Spatiotemporal information for misinformation detection¶
Spatiotemporal approaches to fake news detection exploit the timing and geographic distribution of information diffusion. The core insight is that fake and real news propagate at different speeds, follow different temporal trajectories, and may concentrate in different geographic regions. Spatiotemporal features include: when users engaged with content (timestamps), where users are located (city/country-level geolocation), and how these signals cluster or spread geographically and temporally.
Key concepts¶
- Temporal dynamics: The trajectory of engagement over time. Real news often shows steady growth while fake news may spike quickly then decline sharply.
- Early detection: Identifying fake news during its early propagation phase, before it reaches peak virality — crucial for intervention.
- Cascade shape: How fast a story spreads (slope) and how wide (breadth).

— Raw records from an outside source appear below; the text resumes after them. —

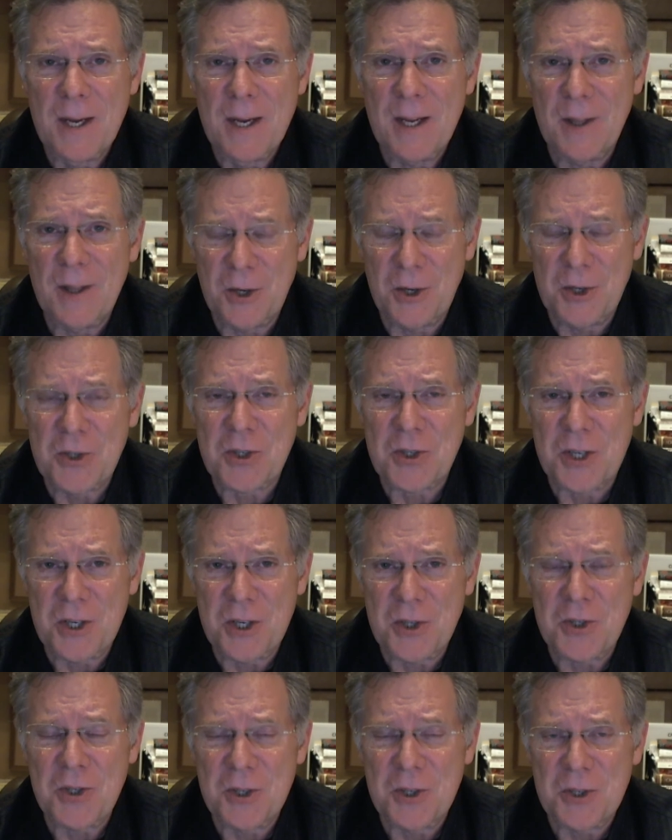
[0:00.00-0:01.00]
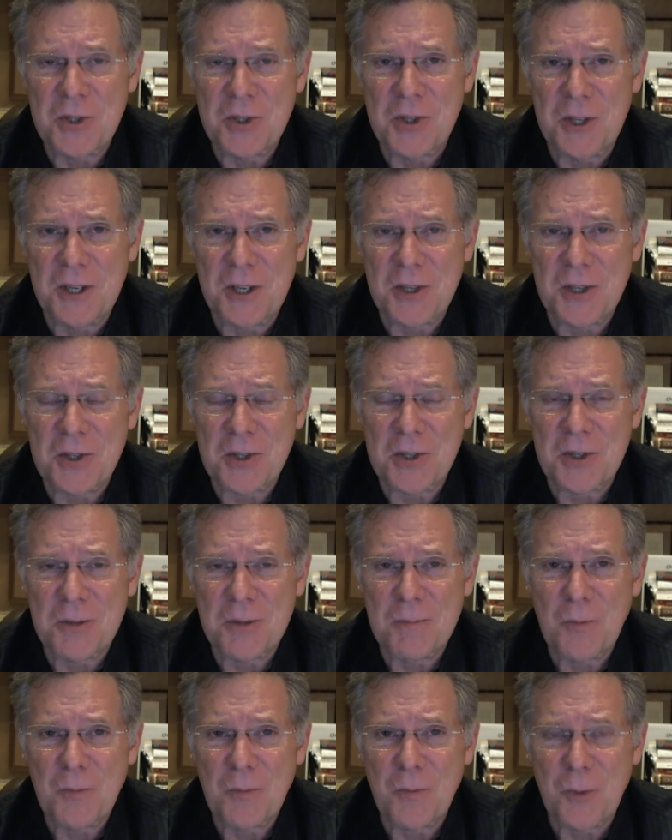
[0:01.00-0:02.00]
And the distinction is this
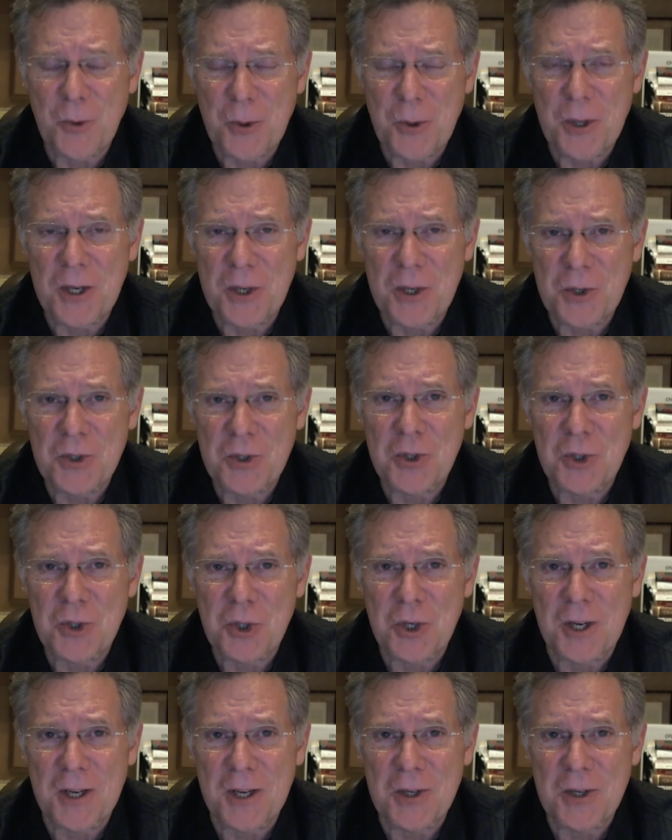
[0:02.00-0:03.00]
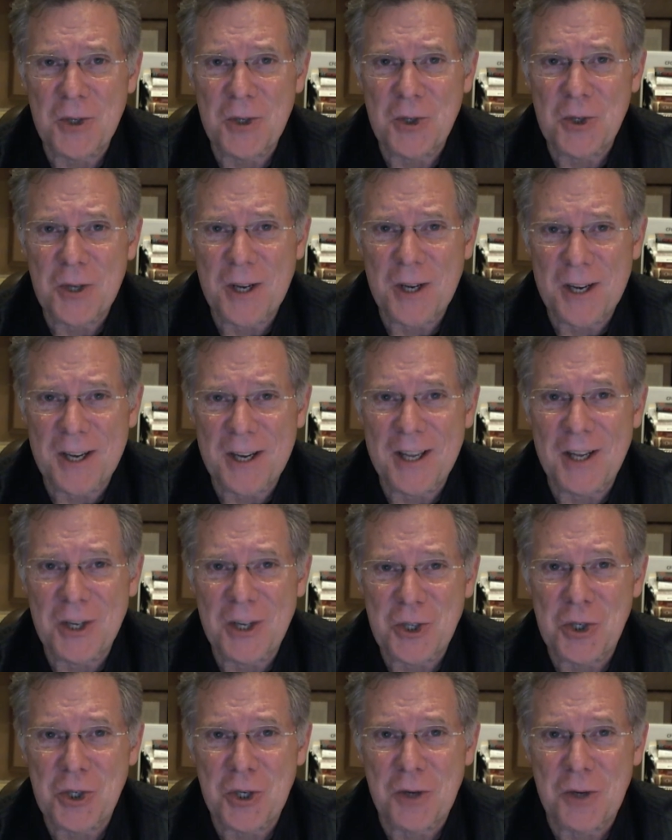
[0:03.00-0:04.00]
for things to change, I got to
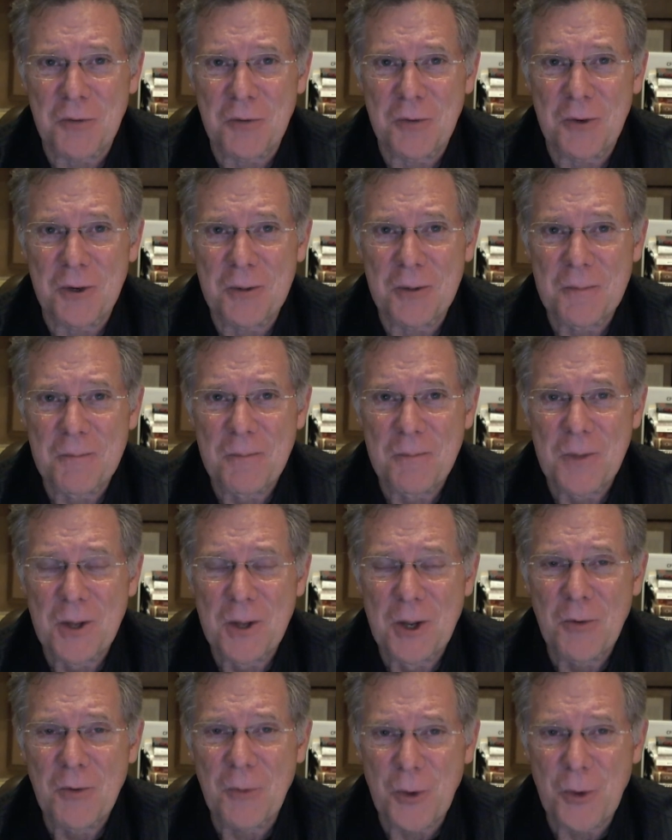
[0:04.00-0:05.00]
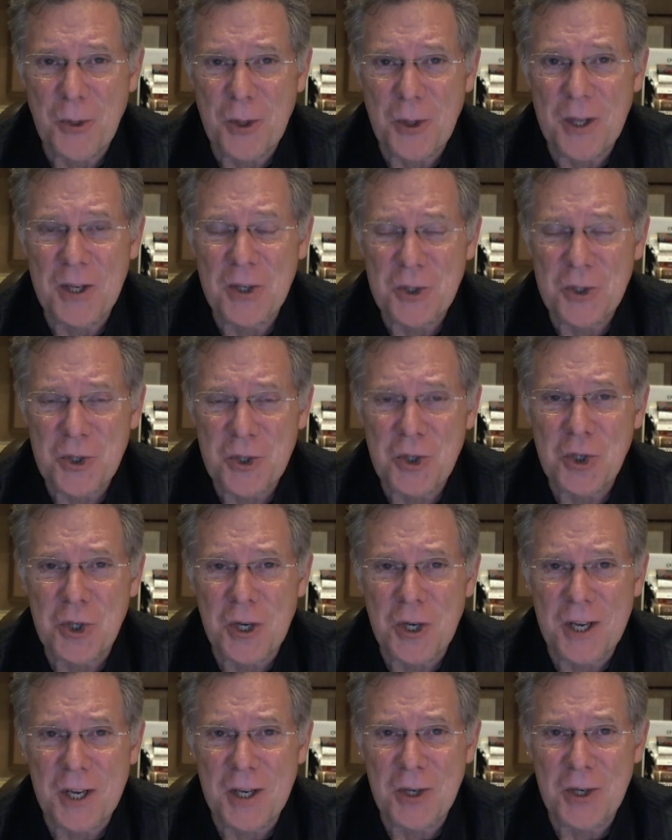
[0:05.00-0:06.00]
shift. For things to
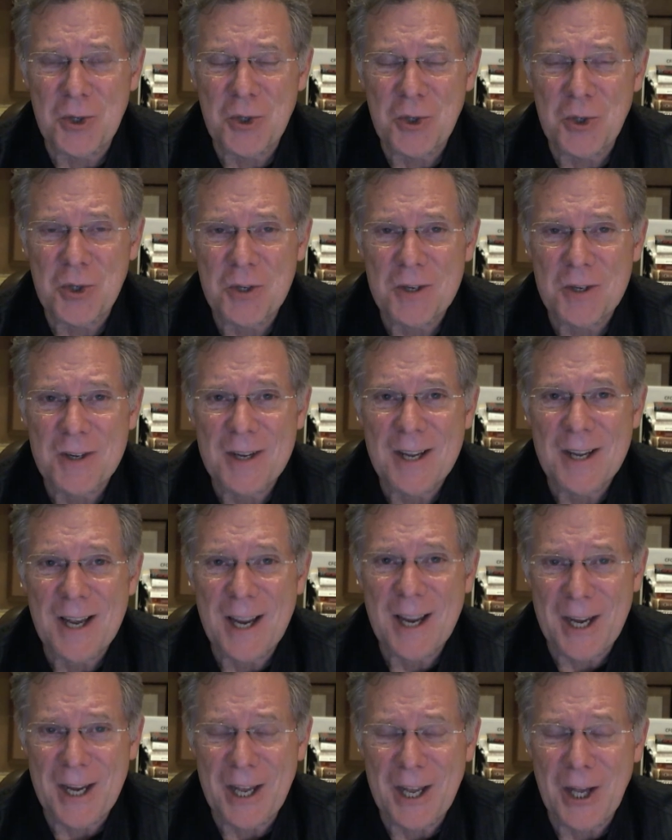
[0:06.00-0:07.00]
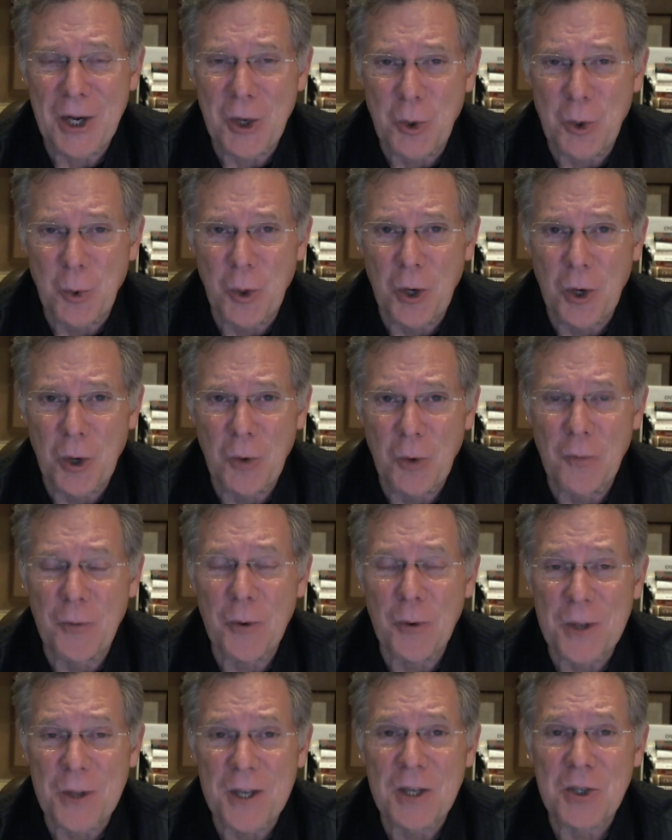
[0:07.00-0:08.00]
change, I got to grow.
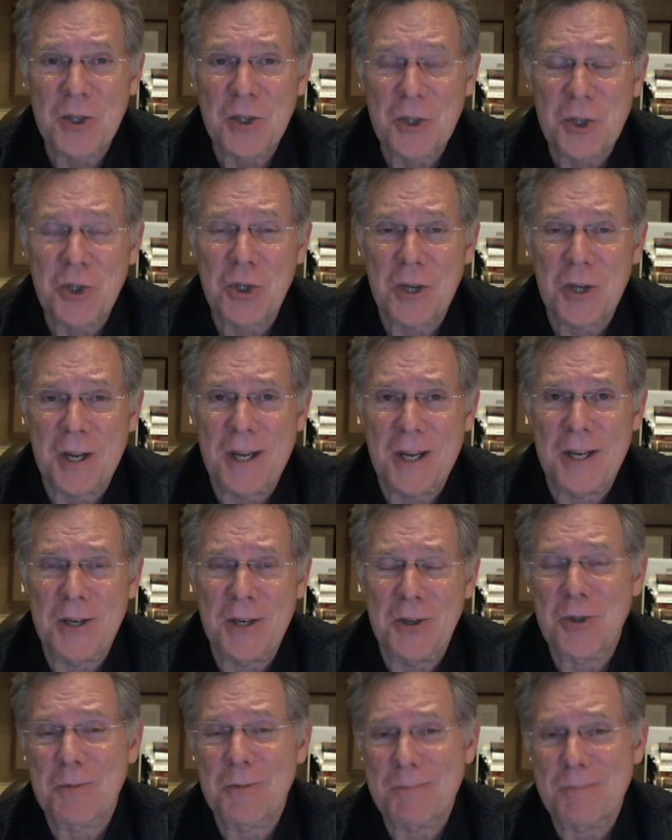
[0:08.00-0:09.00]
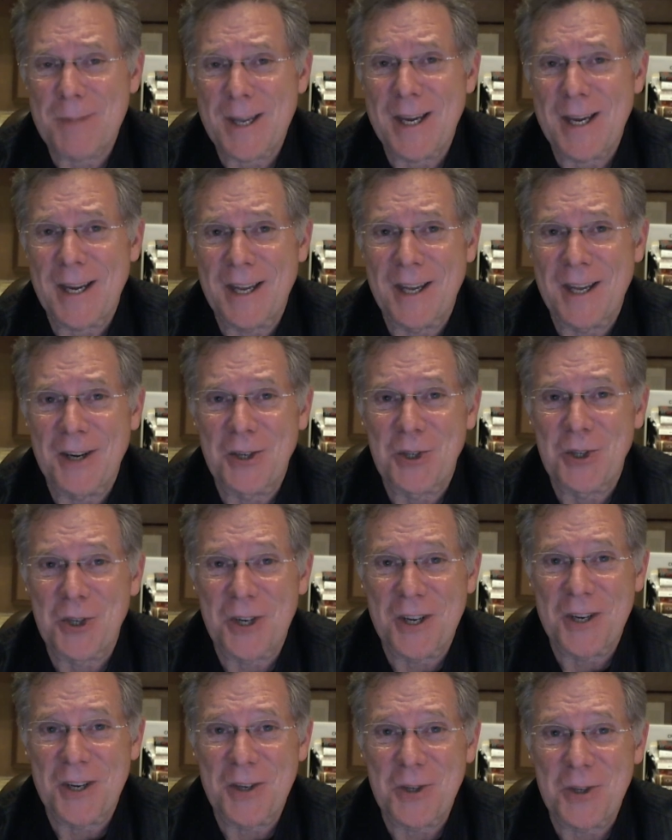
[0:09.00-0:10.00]
For things to change, I got to
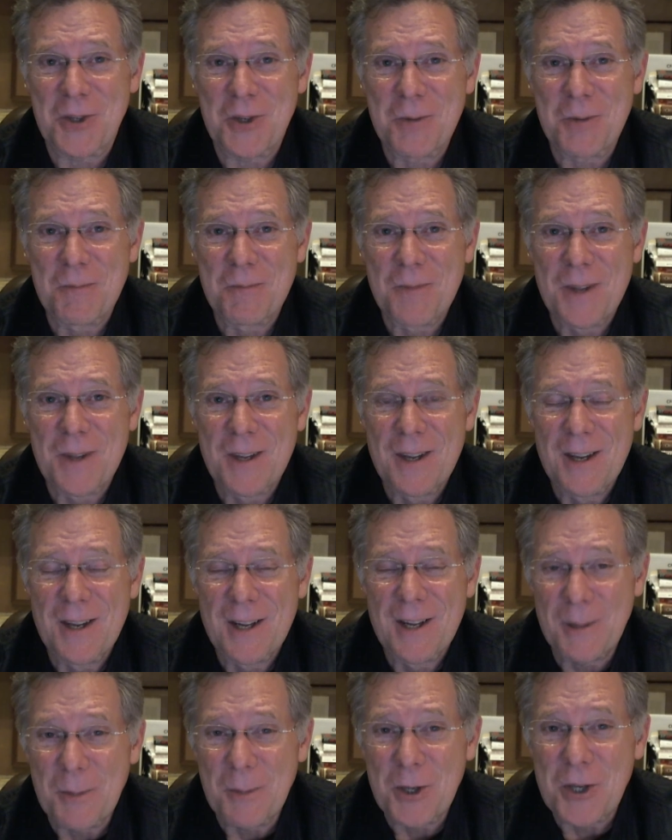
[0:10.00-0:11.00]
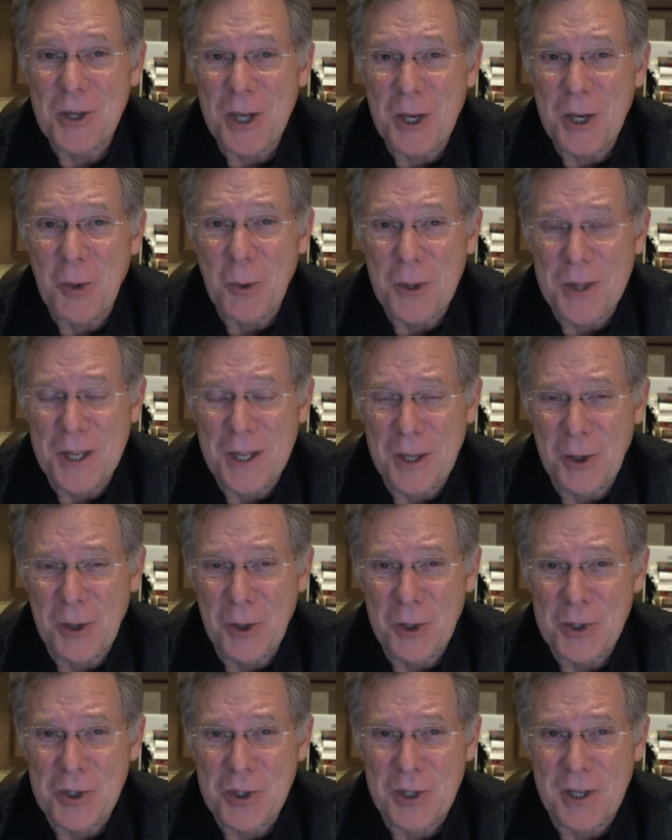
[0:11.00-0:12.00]
change. Let me tell you what that
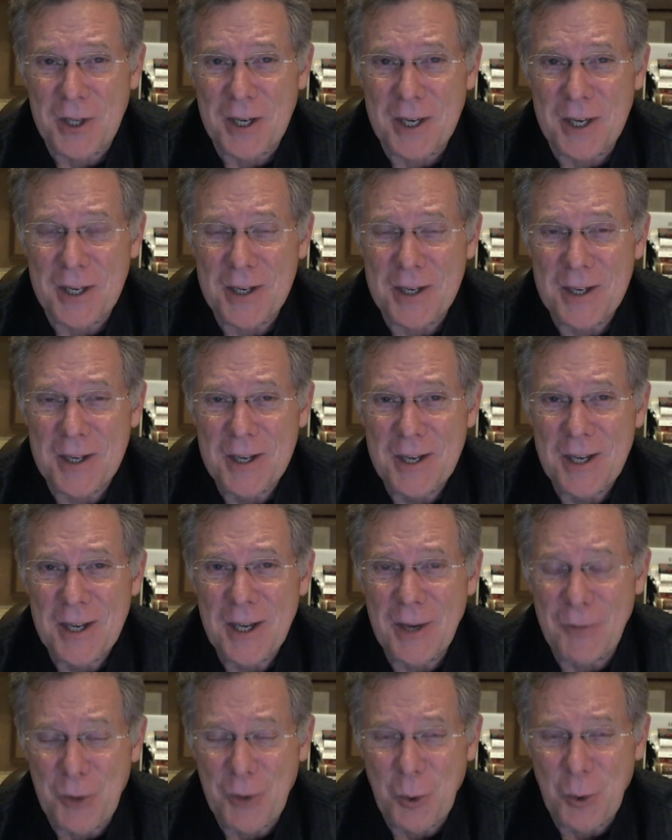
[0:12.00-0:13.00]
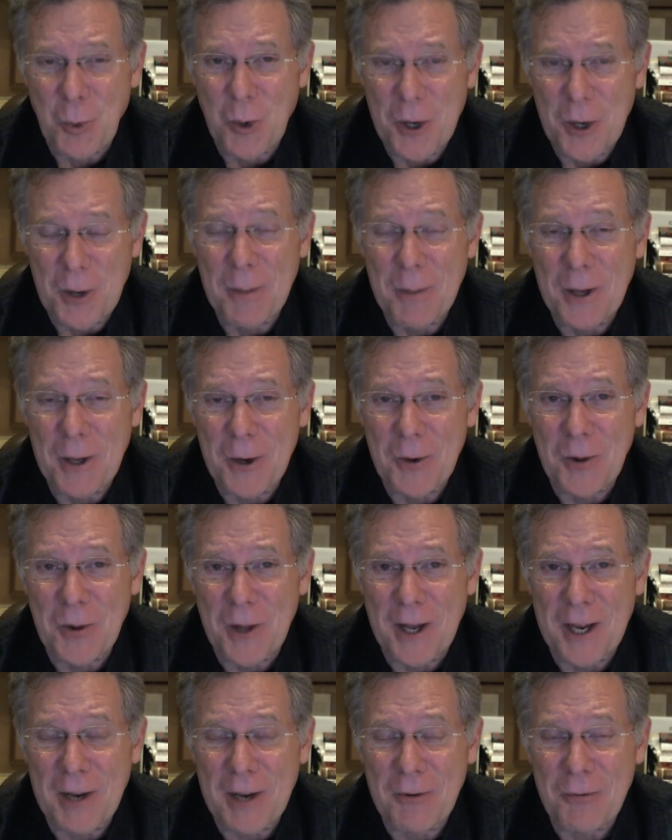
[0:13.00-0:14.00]
looks like. If you want a better
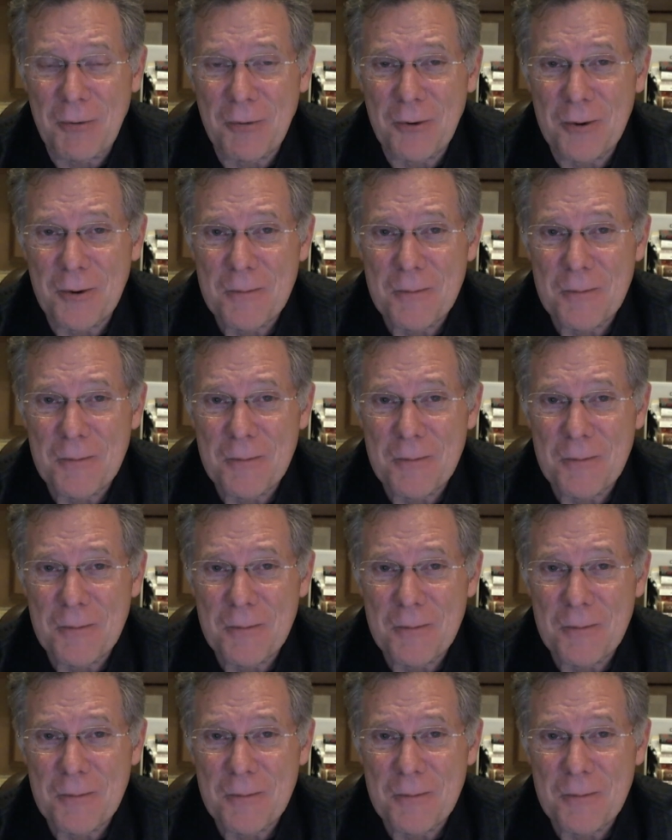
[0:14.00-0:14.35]
life,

Fake news cascades often have different slopes and widths than real news.
- Geographic clustering: Concentration of fake-news sharing in particular regions or countries; real news tends to spread more uniformly.

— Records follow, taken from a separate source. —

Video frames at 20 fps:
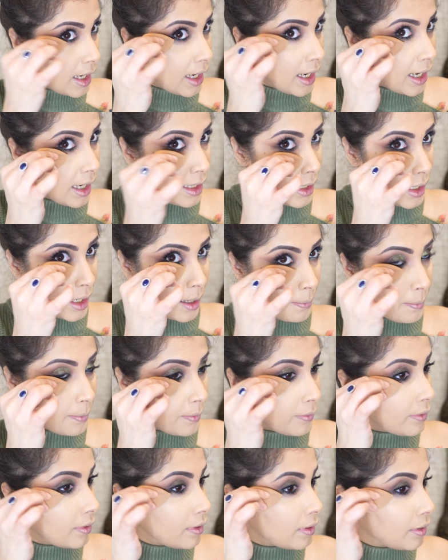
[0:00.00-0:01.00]
end
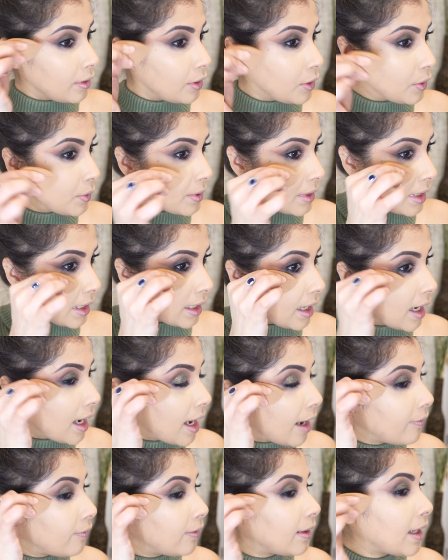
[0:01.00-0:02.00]
up using
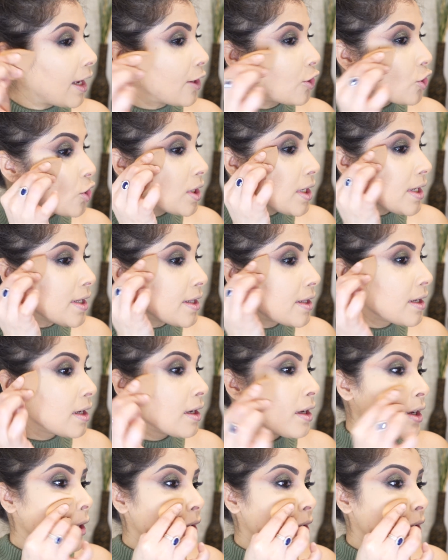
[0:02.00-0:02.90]
half lashes.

- Temporal user engagements: Patterns of retweets, replies, and likes over time — fake news may see bot bursts while real news shows organic temporal patterns.
Key papers and datasets¶
Dataset paper: - Shu et al. (2018) — FakeNewsNet — Collects explicit location data from user profiles and timestamps for all tweets, enabling analysis of spatiotemporal patterns in PolitiFact and GossipCop data; explores geographic distribution of fake versus real news spreaders.
Connections¶
- Misinformation spread — temporal patterns enable understanding of diffusion mechanics.
- Social-context detection — spatiotemporal features complement user profile and network features.
- Early fake news detection — temporal signals enable identifying false claims before peak virality.